New antibody therapy may transform HIV treatment

New York, May 7 : Researchers have developed a new antibody-based drug that has the potential to slow down the replication of the human immunodeficiency virus (HIV) in the body and may also provide a better strategy for long-term control of the deadly infection.

Anti-retroviral therapy — a combination of drugs that slows the replication of HIV in the body — currently used to treat HIV has drawbacks. If a person discontinues his or her treatment, even missing a few doses, the level of the virus in the body is able to rebound quickly.

In the antibody therapy, the researchers used 3BNC117 — a molecule — also called as a broadly neutralising antibody because it has the ability to fight a wide range of HIV strains.

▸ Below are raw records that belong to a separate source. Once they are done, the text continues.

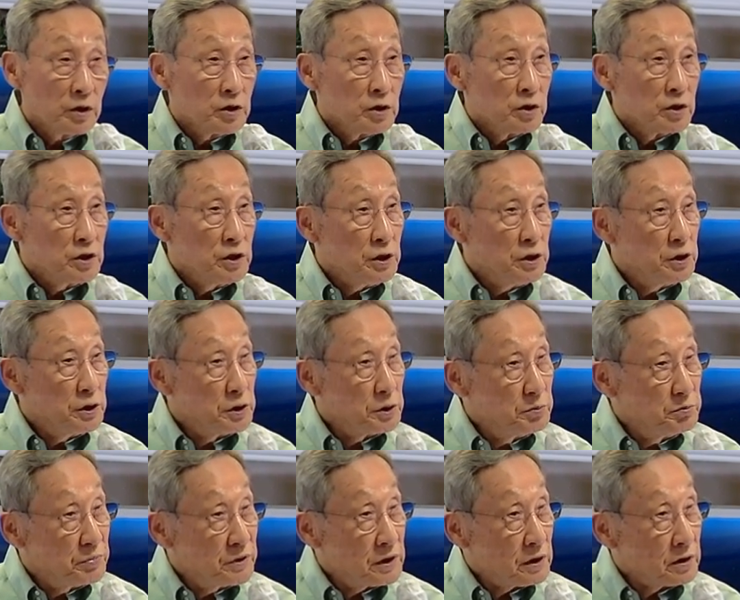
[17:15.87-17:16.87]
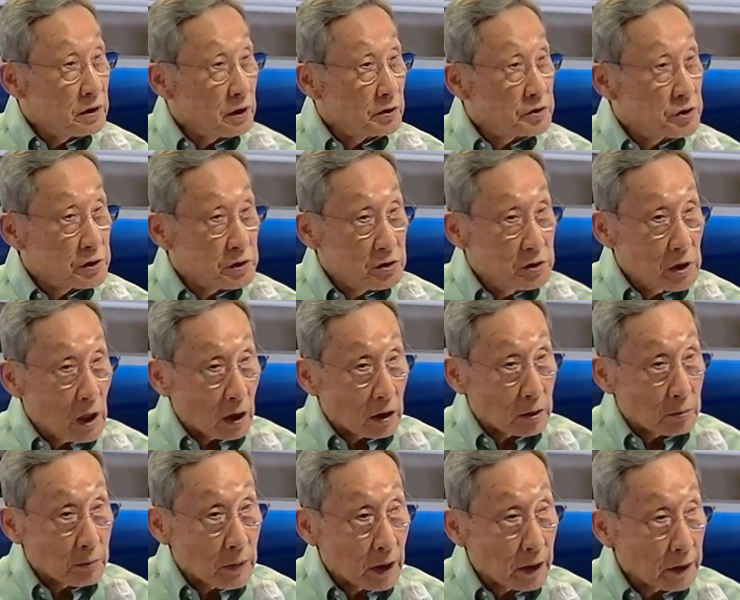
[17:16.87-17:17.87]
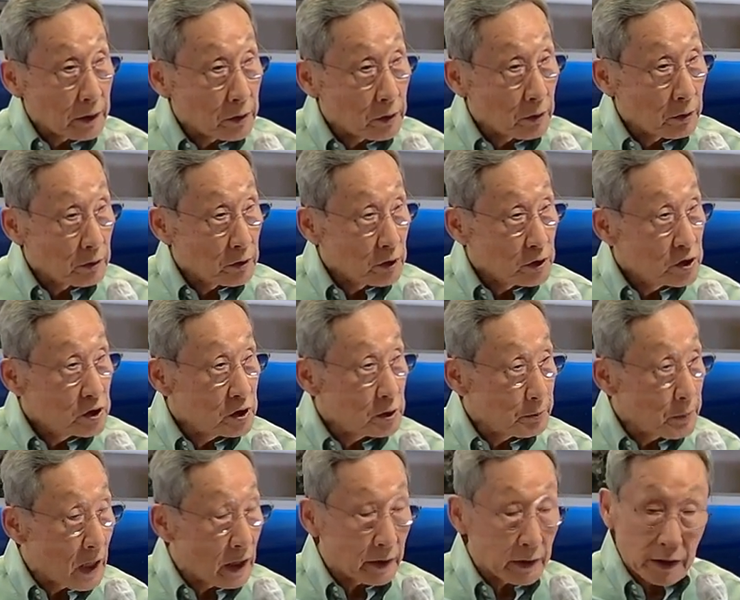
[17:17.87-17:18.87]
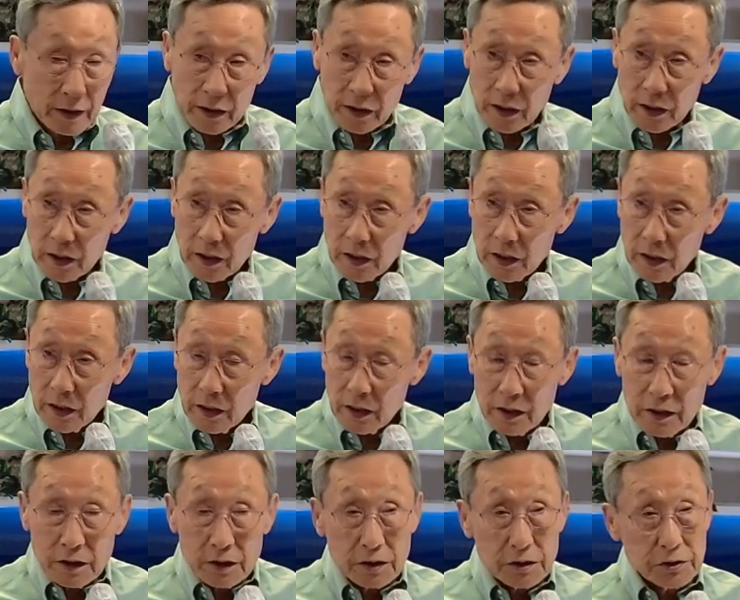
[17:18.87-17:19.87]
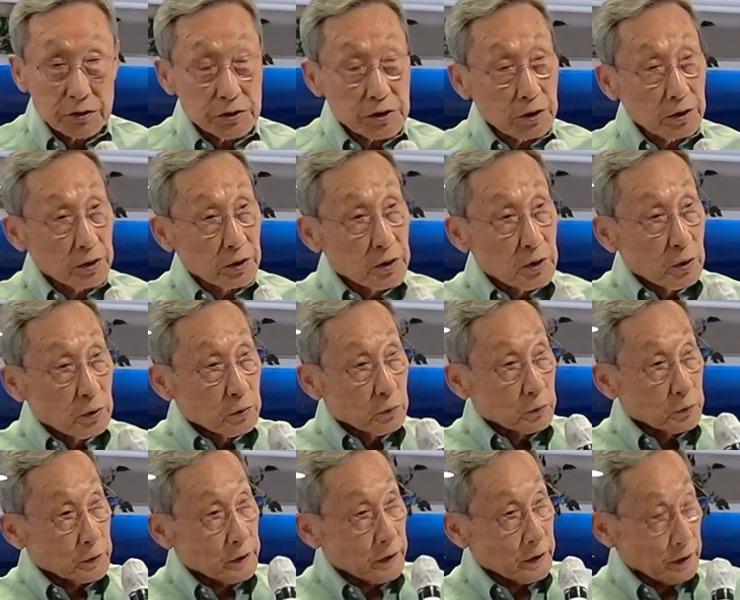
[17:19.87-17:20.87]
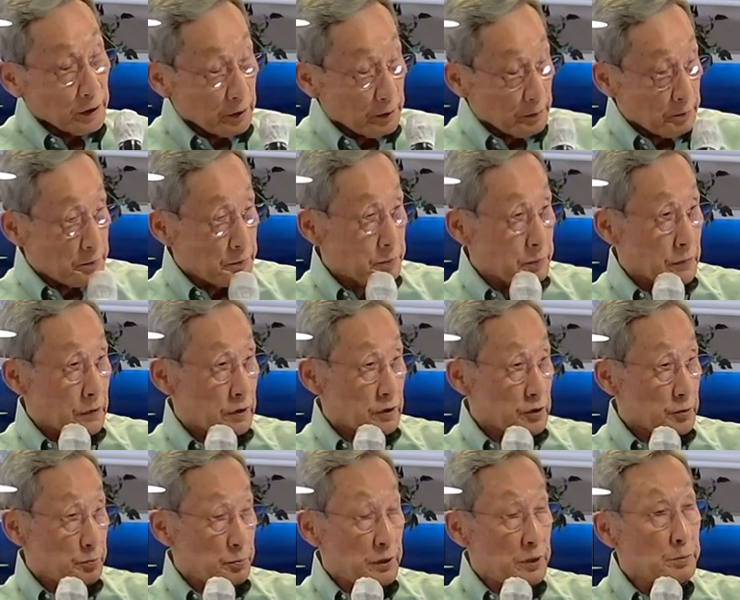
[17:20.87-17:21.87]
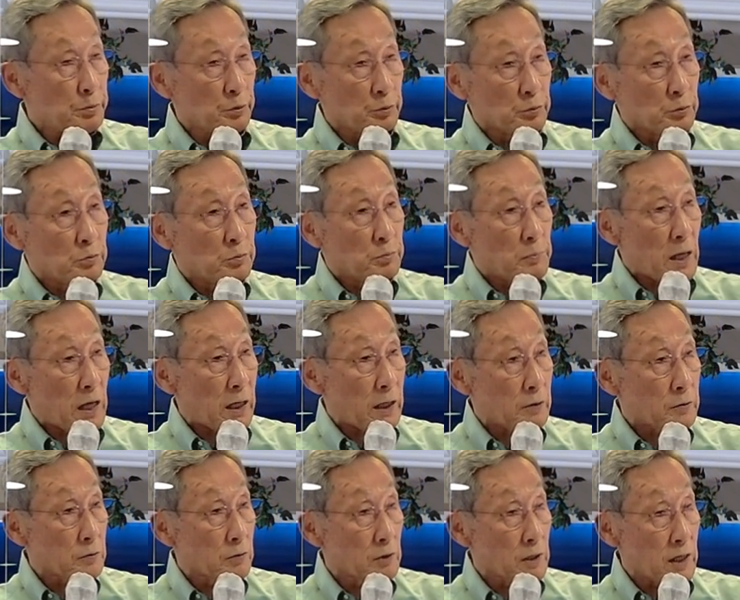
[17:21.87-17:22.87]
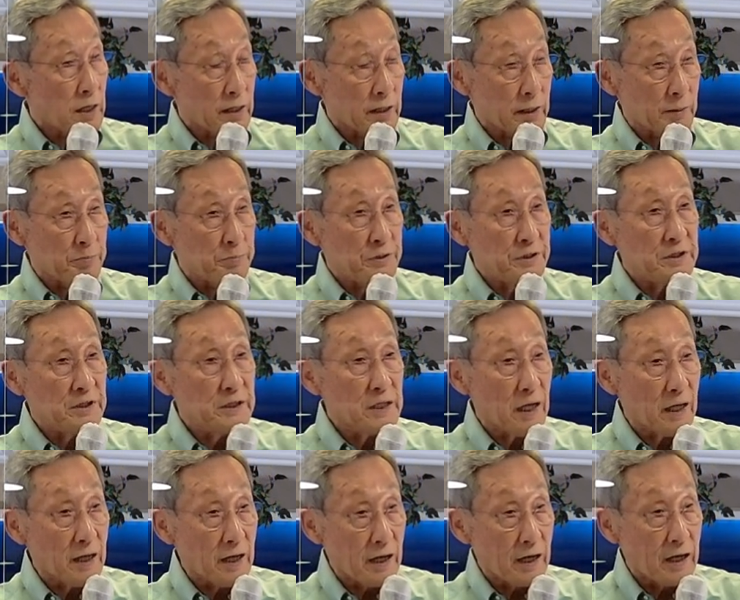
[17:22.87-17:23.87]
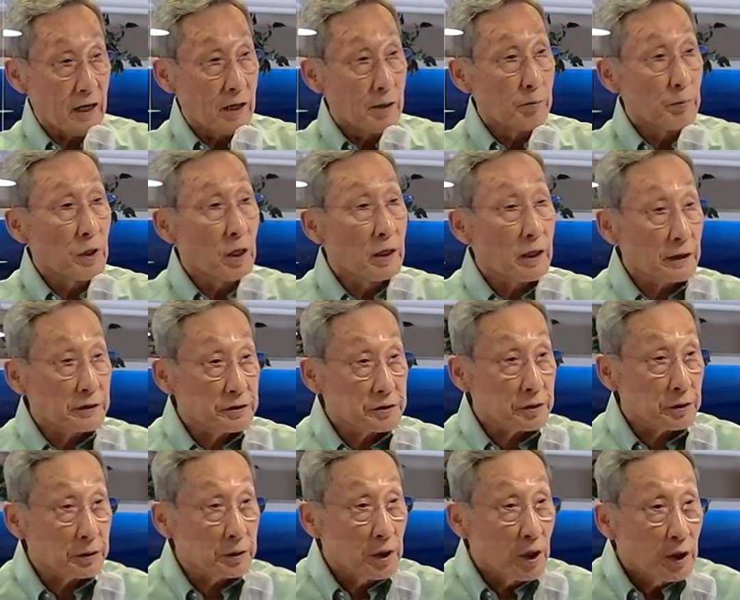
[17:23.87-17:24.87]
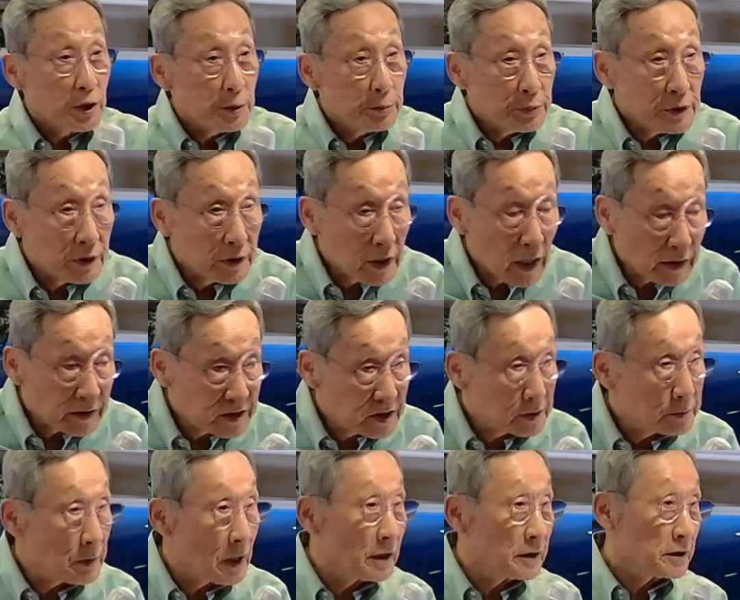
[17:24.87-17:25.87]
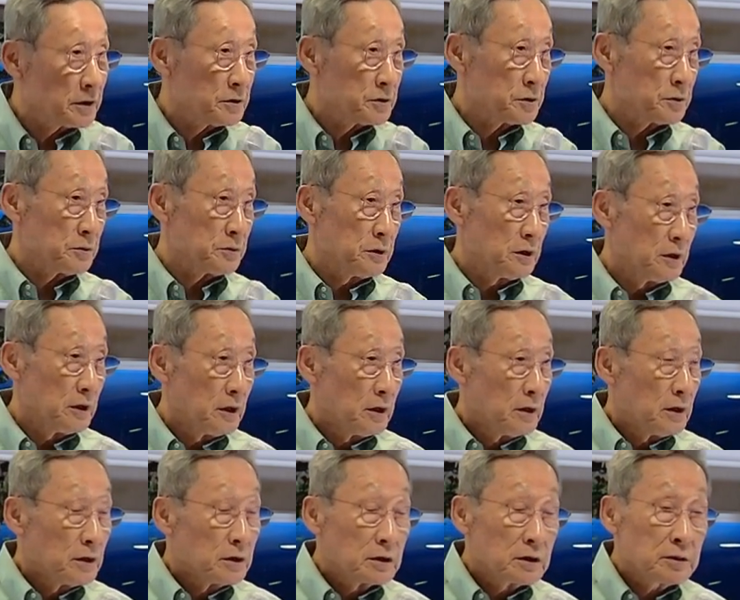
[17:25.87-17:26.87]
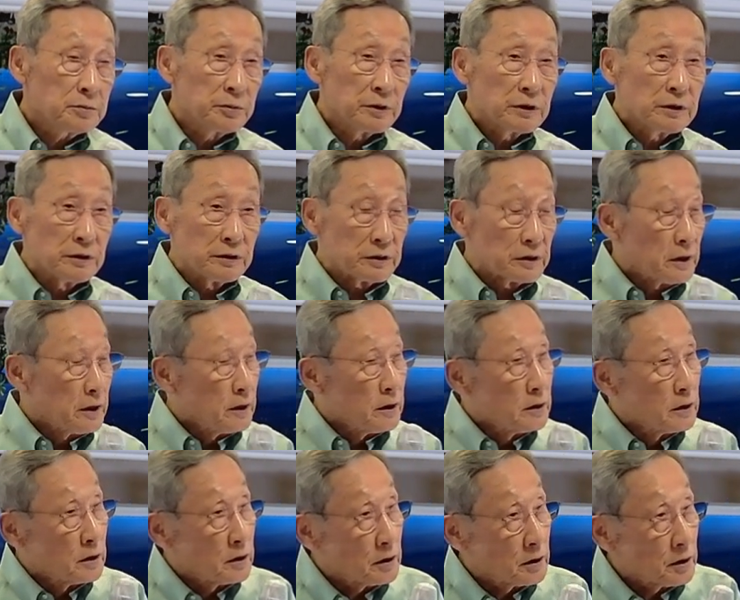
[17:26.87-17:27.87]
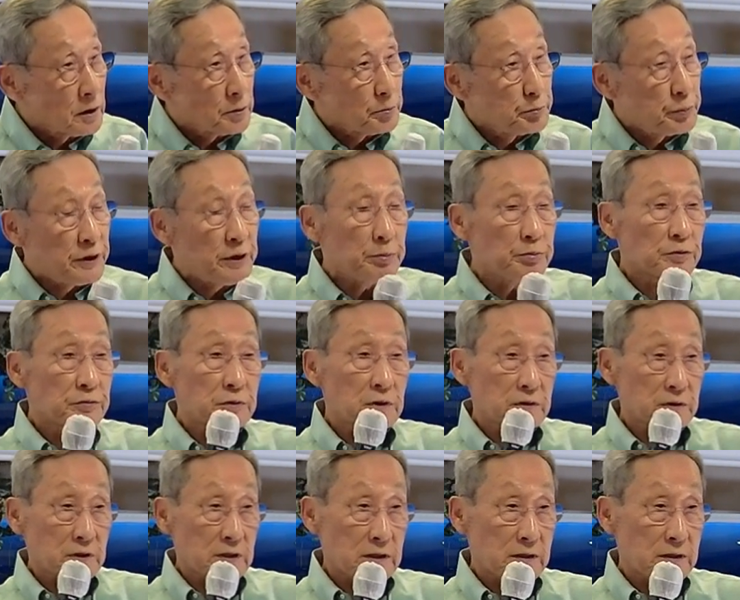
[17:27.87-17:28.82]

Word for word: 기름기가 찐다는 말이에요. 지방에. 그래서 우리 피부 바로 아래 피하 뭐가 있어요? 피하 지방이 있어요. 그러면 어, 피부를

It usually takes several years for the body to begin to make good antibodies against HIV. So there might be an even better effect later on, especially if patients are given more than one dose of 3BNC117, the researchers added.

To determine further benefits of treatment with 3BNC117, the researchers conducted another study, also published in the journal Science, in a mouse model.

The results revealed that 3BNC117 was able to engage the animals’ immune cells and accelerate their clearance of HIV-infected cells.

“This shows that the antibody not only can exert pressure on the virus, but also can shorten the survival of infected cells,” first author of the study Ching-Lan Lu, doctoral student at The Rockefeller University, noted.

Further, the researchers plan to test 3BNC117 in combination with other antibodies that target HIV, to determine whether an even stronger antiviral effect can be found.